L’autonomia scolastica è legata all’idea che alle scuole e agli insegnanti debba essere attribuita una maggiore responsabilità per quanto riguarda i risultati di apprendimento degli studenti e, di conseguenza, anche una maggiore libertà d’azione riguardo a vari aspetti organizzativi della vita scolastica interna (McNamara e O’Hara, 2008). D’altro canto, si tratta anche del riconoscimento del diritto dei diretti interessati a prendere decisioni sulle questioni che li riguardano e che non hanno una risposta unica e adatta a tutti i contesti:

“The tendency to decentralisation keeps company with the lack of trust in the state’s capacity to provide an adequate answer to each and every need of an increasingly demanding population. Stated differently, it acknowledges that there are no right answers and that people most affected by the decision should have a role in taking those decisions” (MacBeath et al., 2004, p.90).

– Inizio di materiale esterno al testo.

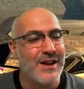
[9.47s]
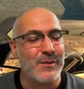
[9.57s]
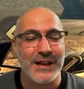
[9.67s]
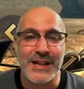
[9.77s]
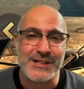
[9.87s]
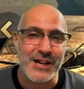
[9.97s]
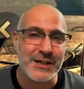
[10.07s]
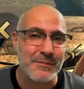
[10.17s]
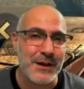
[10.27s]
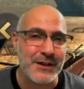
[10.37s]
We got to talk
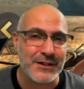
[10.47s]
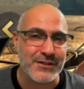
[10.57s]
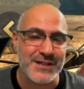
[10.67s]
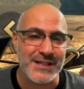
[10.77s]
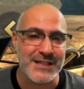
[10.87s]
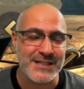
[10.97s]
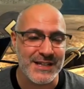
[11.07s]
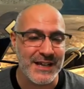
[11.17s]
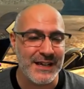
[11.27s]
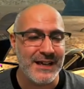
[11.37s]
about Acrizia
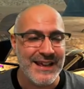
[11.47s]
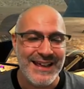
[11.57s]
today.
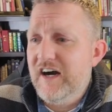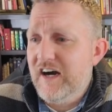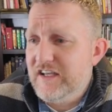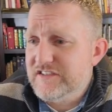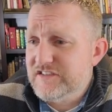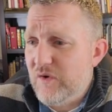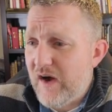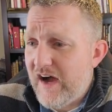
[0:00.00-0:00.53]

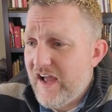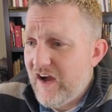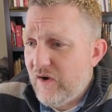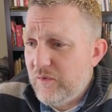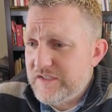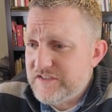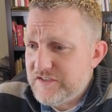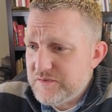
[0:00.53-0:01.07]
so I
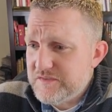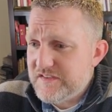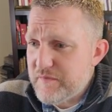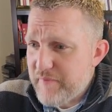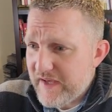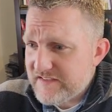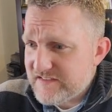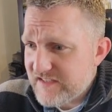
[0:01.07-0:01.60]
always use the
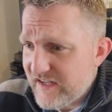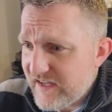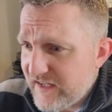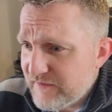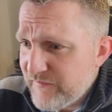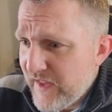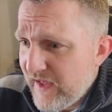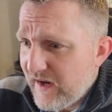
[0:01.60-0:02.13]
best setting.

Infatti, uno degli argomenti principali a favore dell’autonomia scolastica è l’idea che le persone cui spetta il compito di prendere le decisioni a livello locale abbiano una migliore conoscenza delle loro istituzioni, dei contesti socio-culturali in cui operano e dei bisogni della popolazione studentesca. Questo permette loro di fare scelte più adeguate e di utilizzare nel modo migliore le risorse a disposizione (Mons, 2004; Barrera-Osorio et al., 2009; Hanushek, Woessmann e Link, 2011). Tuttavia, vengono messi in evidenza anche alcuni rischi quali la mancanza di capacità di prendere adeguate decisioni da parte dei soggetti locali, l’emergere di un comportamento opportunistico, il prevalere degli interessi e benefici individuali su quelli dell’intera società, l’allocazione inefficace delle risorse per causa dell’eventuale duplicazione delle strutture e, infine, le disuguaglianze territoriali e sociali dal punto di vista delle risorse a disposizione (Winkler, 1989; Sebastian, Gertler e Schargrodsky, 2008; Parry, 1997).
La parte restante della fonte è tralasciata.